REPUBLIKA.CO.ID, SINGAPURA -- Presiden Susilo Bambang Yudhoyono mengatakan pengalaman politik dan ekonomi Indonesia telah meruntuhkan sejumlah mitos mengenai demokrasi yang sebelumnya dipercayai.
"Kita meruntuhkan mitos demokrasi dan pertumbuhan ekonomi yang tidak saling menguntungkan secara ekslusif," katanya saat berpidato atas penganugerahan doktor honoris causa kepadanya dari "Nanyang Technological University" (NTU) Singapura, Senin.
Presiden menjabarkan, beberapa dekade lalu Indonesi gagal memilih dua tujuan penting. "Apa banyak demokrasi, tapi pertumbuhan ekonomi rendah atau pertumbuhan ekonomi tinggi tapi sedikit kebebasan politik," katanya.
Namun kenyataannya seusai reformasi, demokrasi berkembang semakin kuat, sedangkan pertumbuhan ekonomi juga terus membaik selepas krisis 1998.
"Kita telah mencapai demokrasi yang solid dengan tiga periode pelajaran 1999, 2004 dan 2009, dan di saat yang sama pertumbuhan ekonomi sekitar enam persen. Itu menunjukan demokrasi dan pertumbuhan ekonomi dapat saling mendukung," kata Presiden.
Kepala negara melanjutkan, untuk mencapai demokrasi dan pertumubuhan yang saing mendukung, dirinya mengadopsi empat jalur strategi pembangunan, yaitu, pro pertumbuhan, pro pekerjaan, pro pengentasan kemiskinan dan pro lingkungan.
Strategi itu, katanya, bertujuan untuk mempromosikan pembangunan ekonomi yang seimbang dan komprehensif.
Startegi tersebut ditunjang dengan prinsip pertumbuhan yang berkelanjutan dan berkeadilan.
"Saya juga mempromosikan pasr domestik yang tahan dan vibran. Startegi ini efektif tetap menjaga perekonomian Indonesia dari pelemahan ekonomi dunia," kata Presiden.

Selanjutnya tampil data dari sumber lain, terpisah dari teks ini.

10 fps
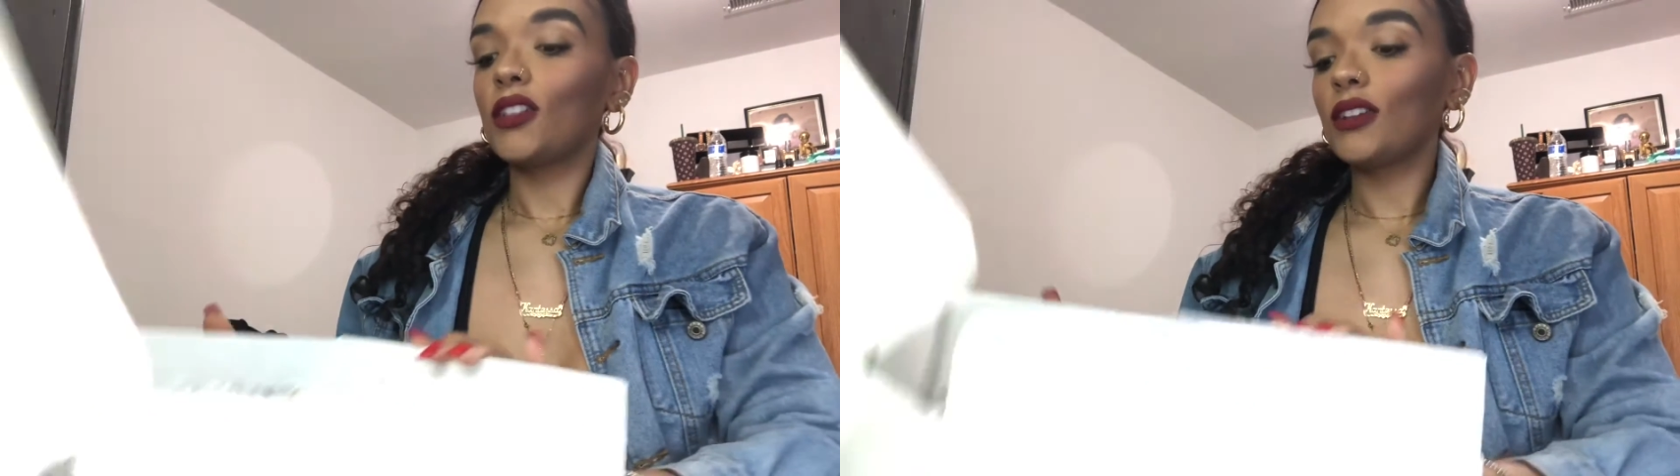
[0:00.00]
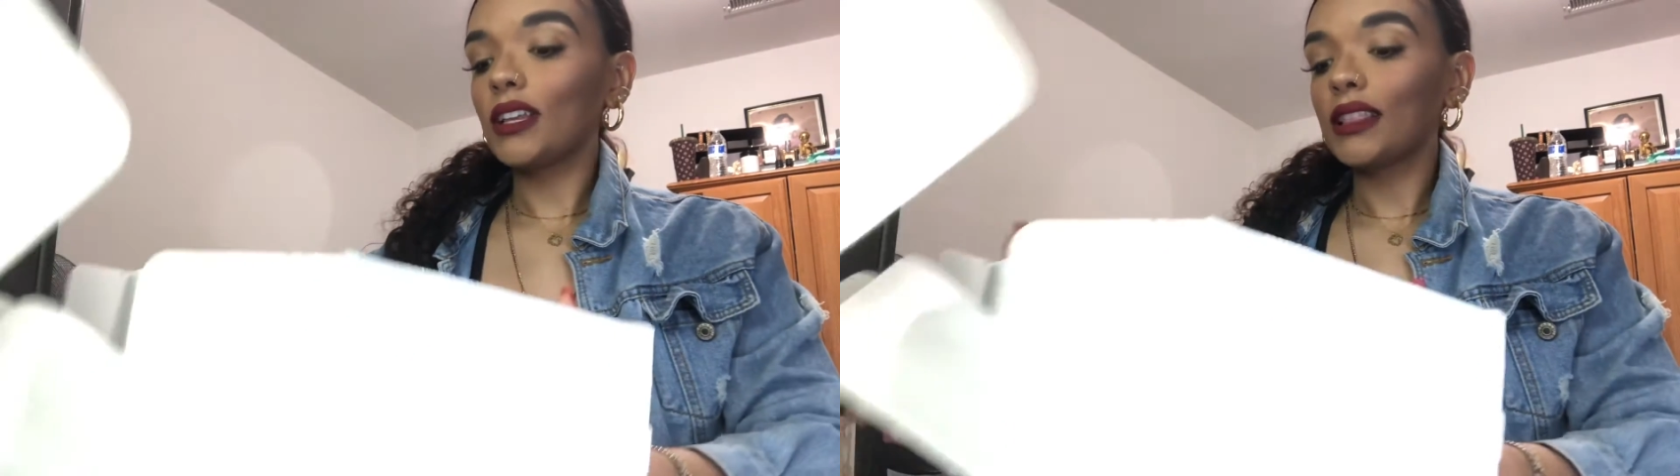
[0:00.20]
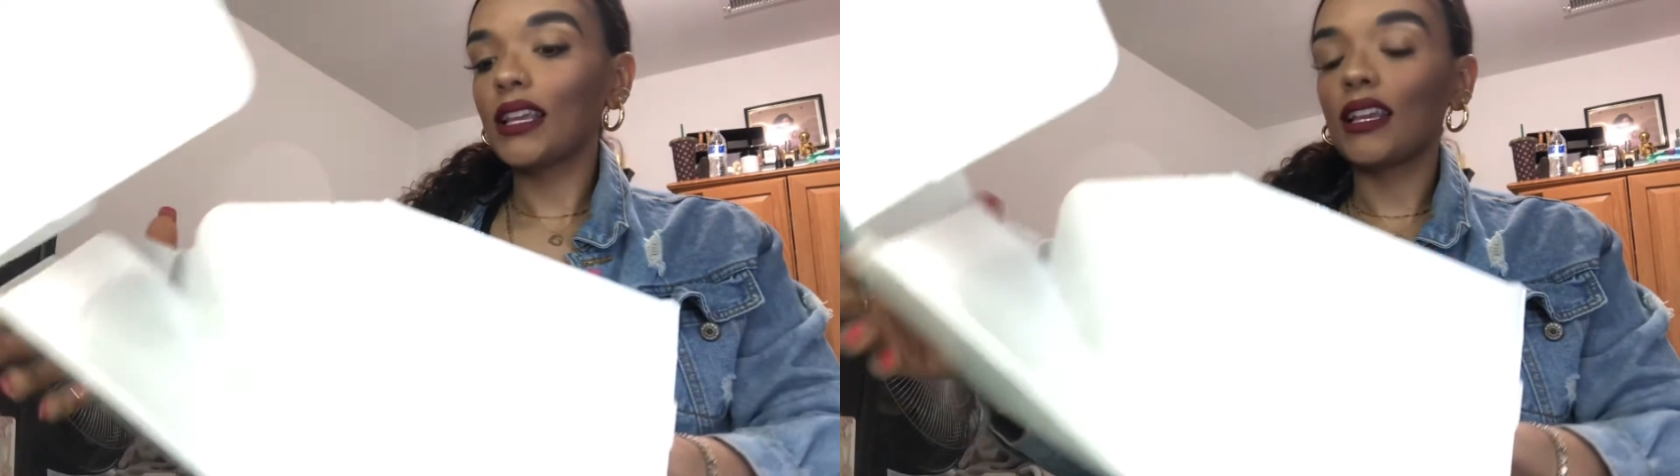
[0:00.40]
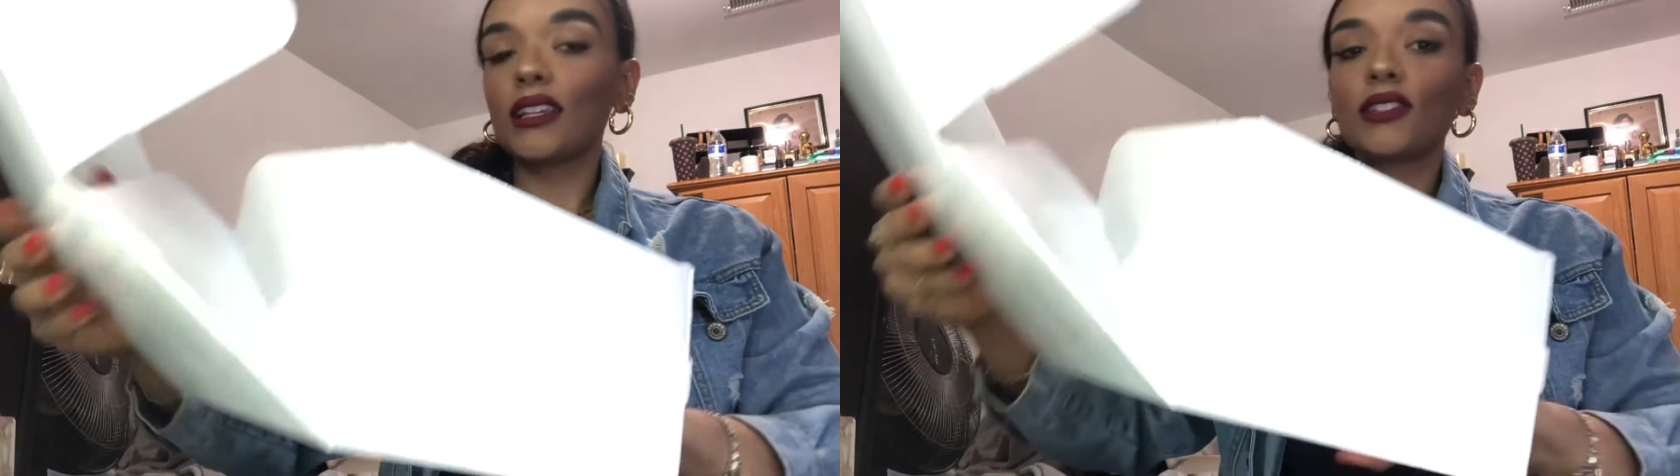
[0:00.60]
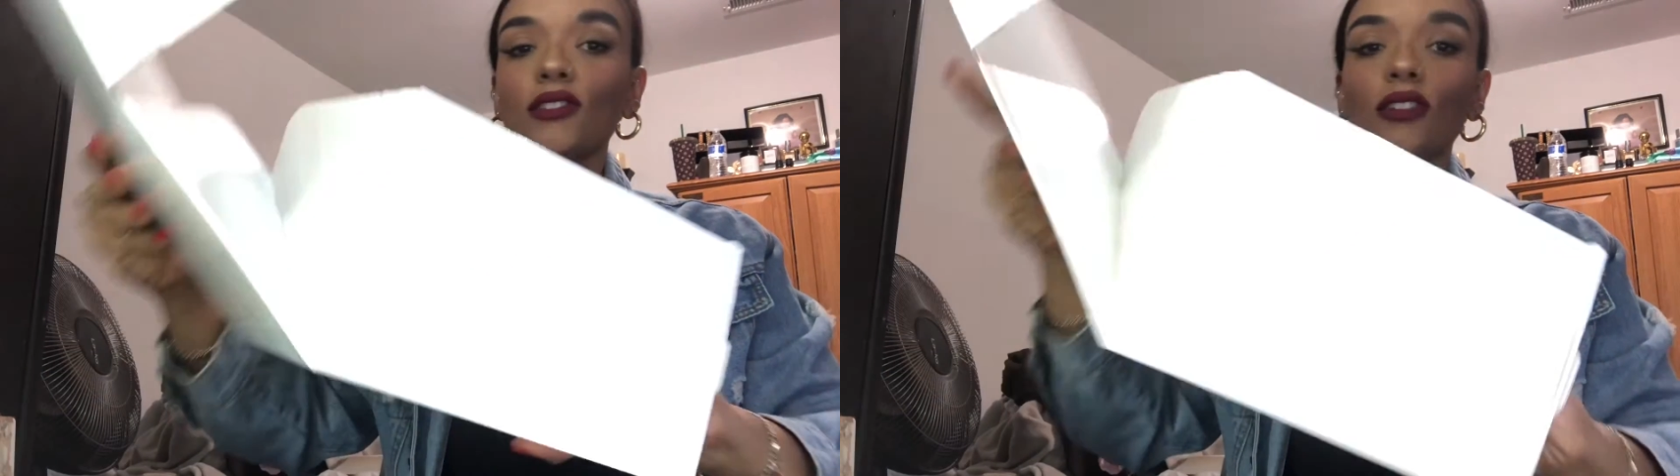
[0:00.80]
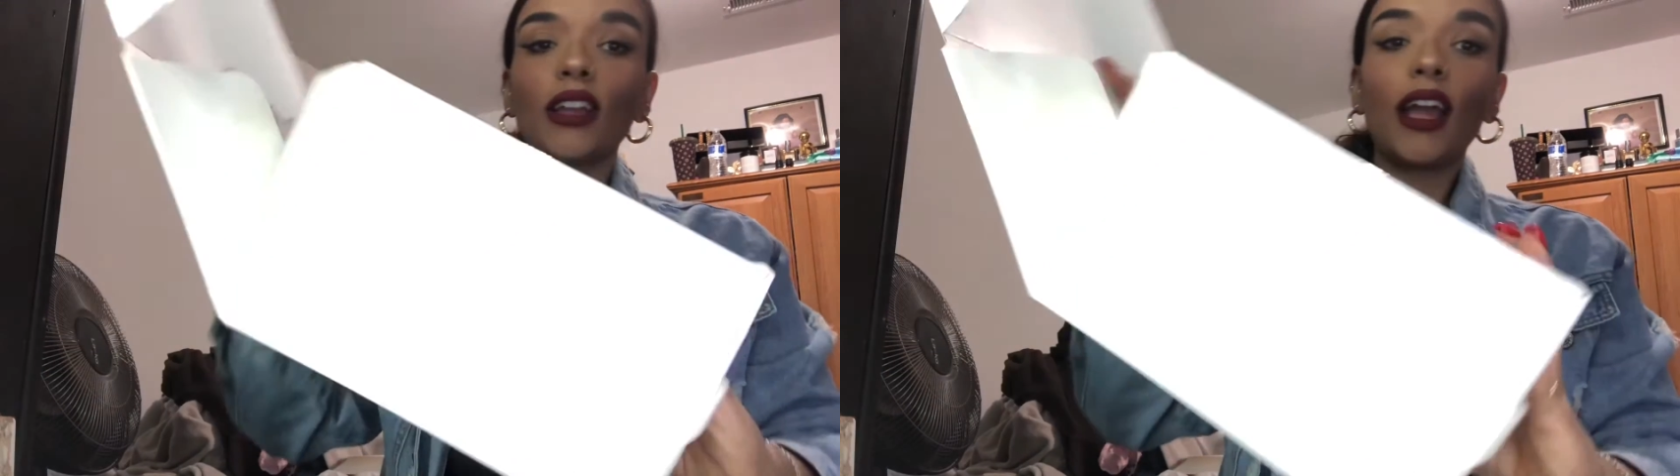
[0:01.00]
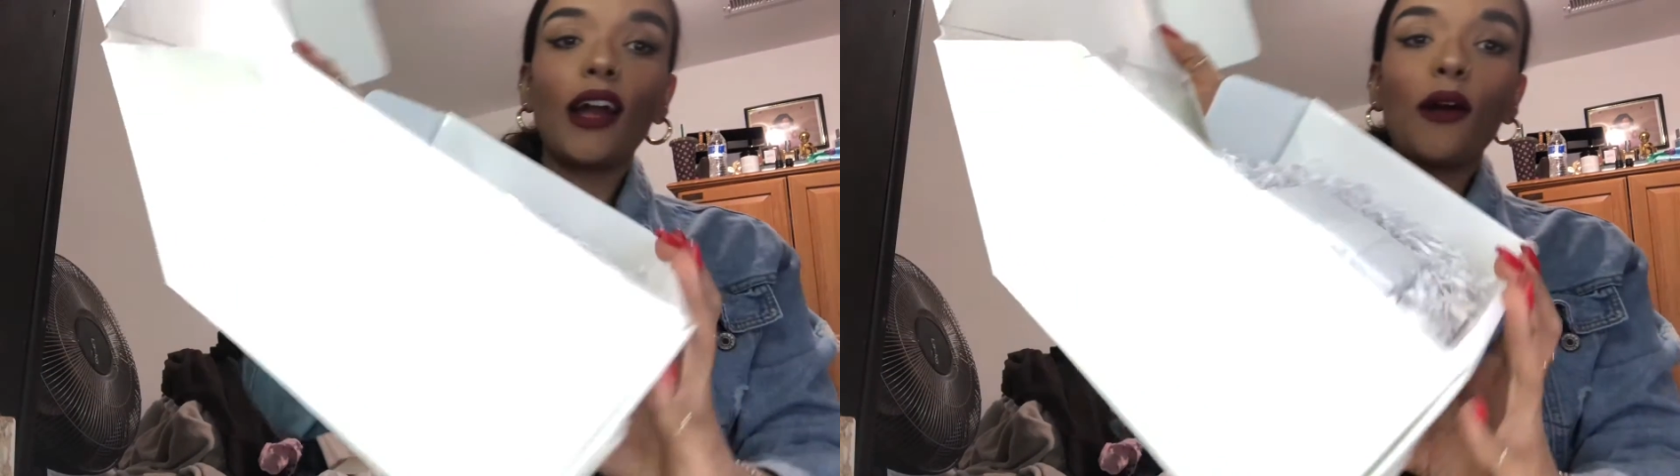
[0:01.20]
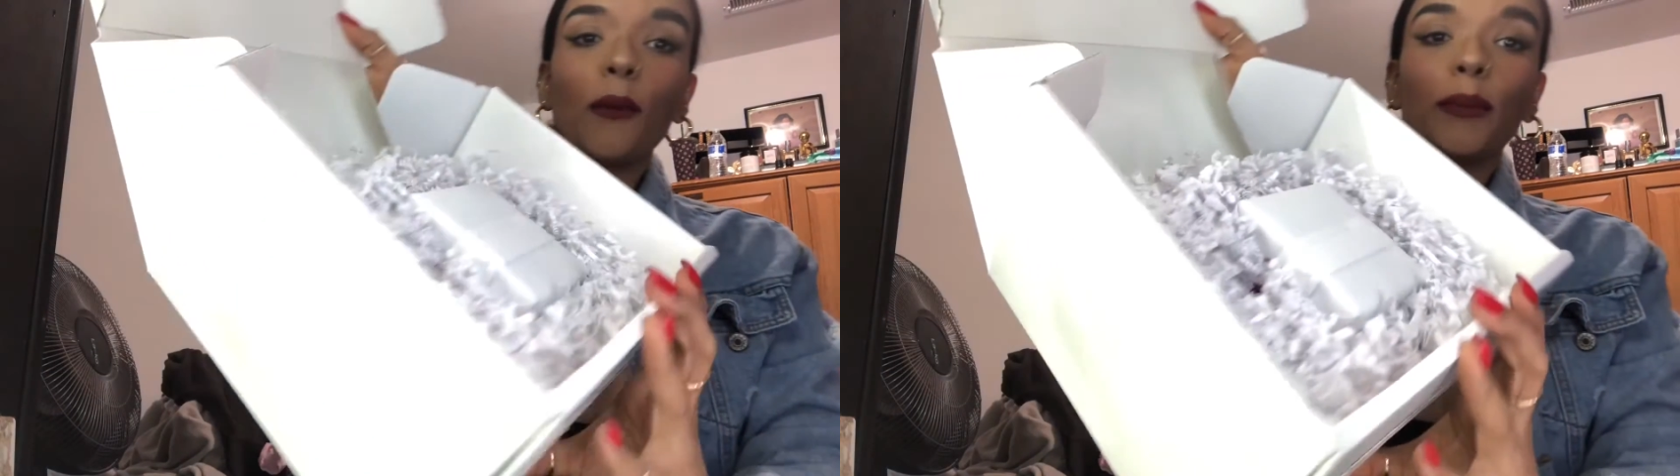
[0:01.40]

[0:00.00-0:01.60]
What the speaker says: Look at this. Look at howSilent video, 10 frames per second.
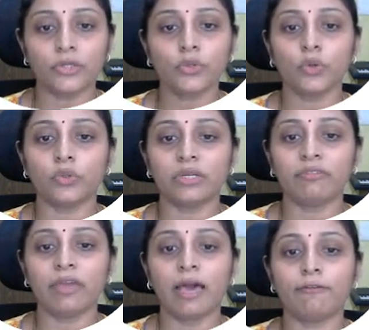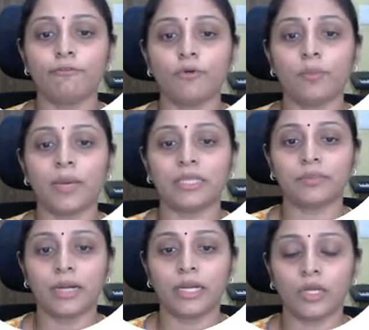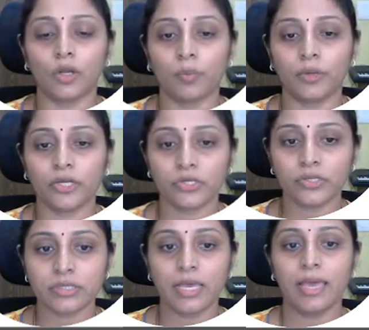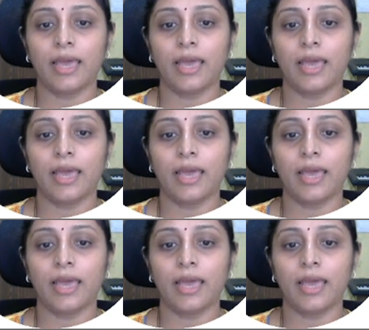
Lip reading: You know that we have 4 mathematical operations:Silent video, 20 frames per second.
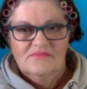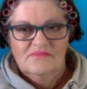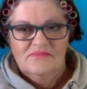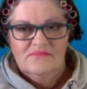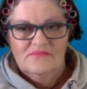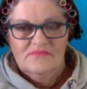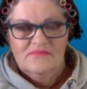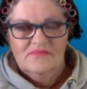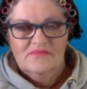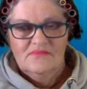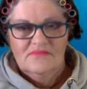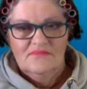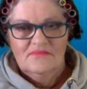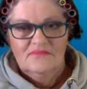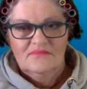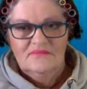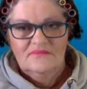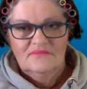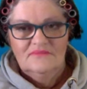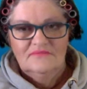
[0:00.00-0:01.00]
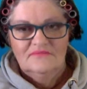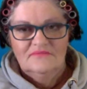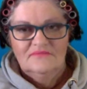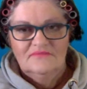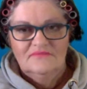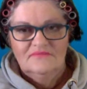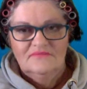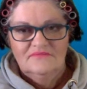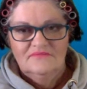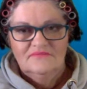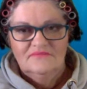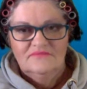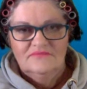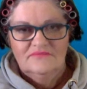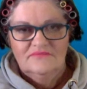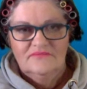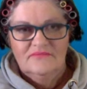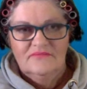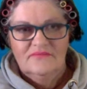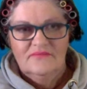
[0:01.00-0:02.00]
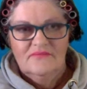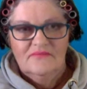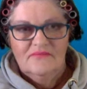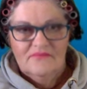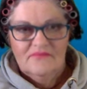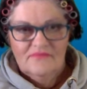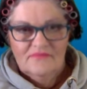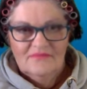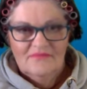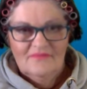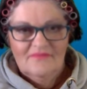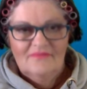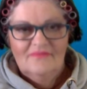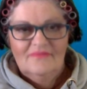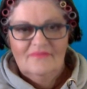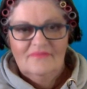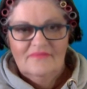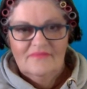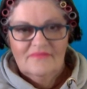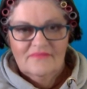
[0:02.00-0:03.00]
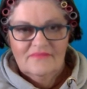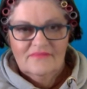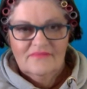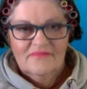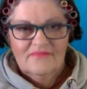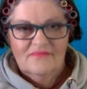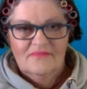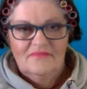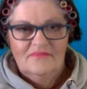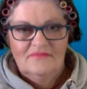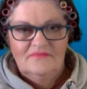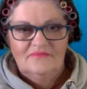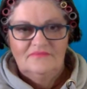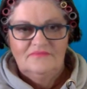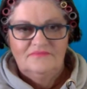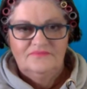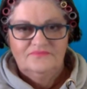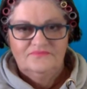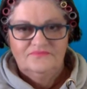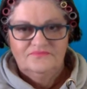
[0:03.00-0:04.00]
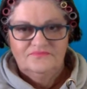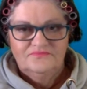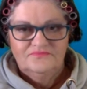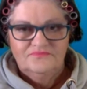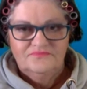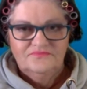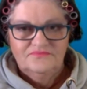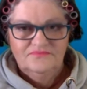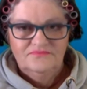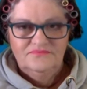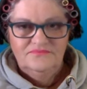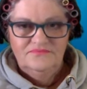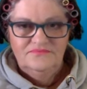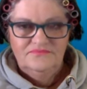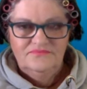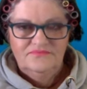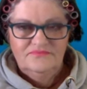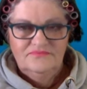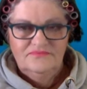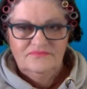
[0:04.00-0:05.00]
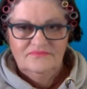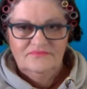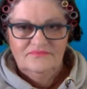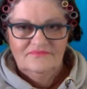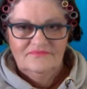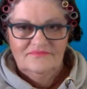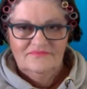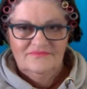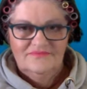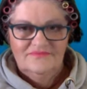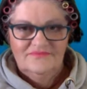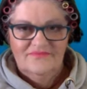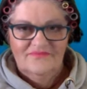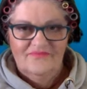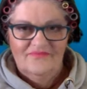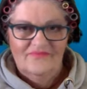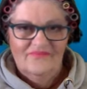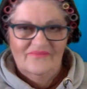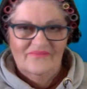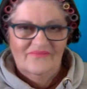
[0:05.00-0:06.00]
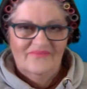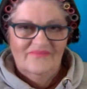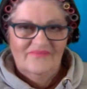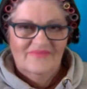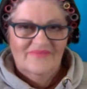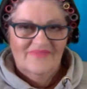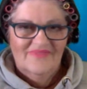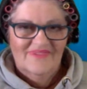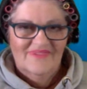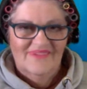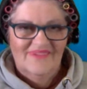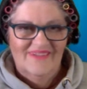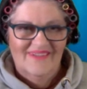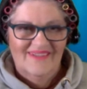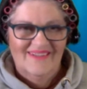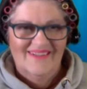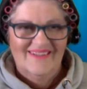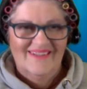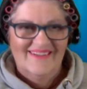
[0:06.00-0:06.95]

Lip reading: (silent)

Indonesia jua meruntuhkan mitos demokrasi dan Islam tidak bisa berjalan. Indonesia sebagai negara dengan penduduk mayoritas muslim terbesar di dunia telah membuktikan demokrasi dapat berjalan dengan baik.
Hal ini, menurut dia, telah menjadi contoh bagi negara-negara Arab yang kini menghadapi tantangan dalam demokratisasi.
Selain itu, Indonesia telah mematahkan pemikiran demokrasi membutuhkan kelas menengah yang banyak.
Presiden memaparkan, saat pertama kali pemilihan umum multipartai, 1999, kelas menengah relatif kecil sekitar 25 persen dari seluruh populasi sekitar 45 juta orang. Namun dalam dua kali pemilihan umum berikutya, para pemilih secara konsisten tinggi, rata-rata 77 persen, angka pemilih tertingi di dunia di antara negara-negara demokrasi terbuka.
"Itu artinya antusiasme untuk berdemokrasi tinggi di seluruh tingkatan masyarakat, baik kaya, kelas menegah dan yang miskin. Mereka penuh semangat mendatangi bilik suara karena percaya bahwa suara mereka diperhitungkan dan relevan untuk masa depan," katanya.
Indonesia, menurut dia, juga meruntuhakan mitos demokrasi akan menghancurkan persatuan, mengingat Indonesia merupakan negara paling majemuk di dunia.
Yudhoyono menambahkan, saat krisis terjadi, dan kemudian muncul reformasi, banyak kalangan yang mengatakan Indonesia akan menjadi seperti Balkan (Uni Soviet), runtuh dan bercerai berai. Namun pada kenyataannya demokrasi justru telah mengikat lebih kuat dari sebelumnya.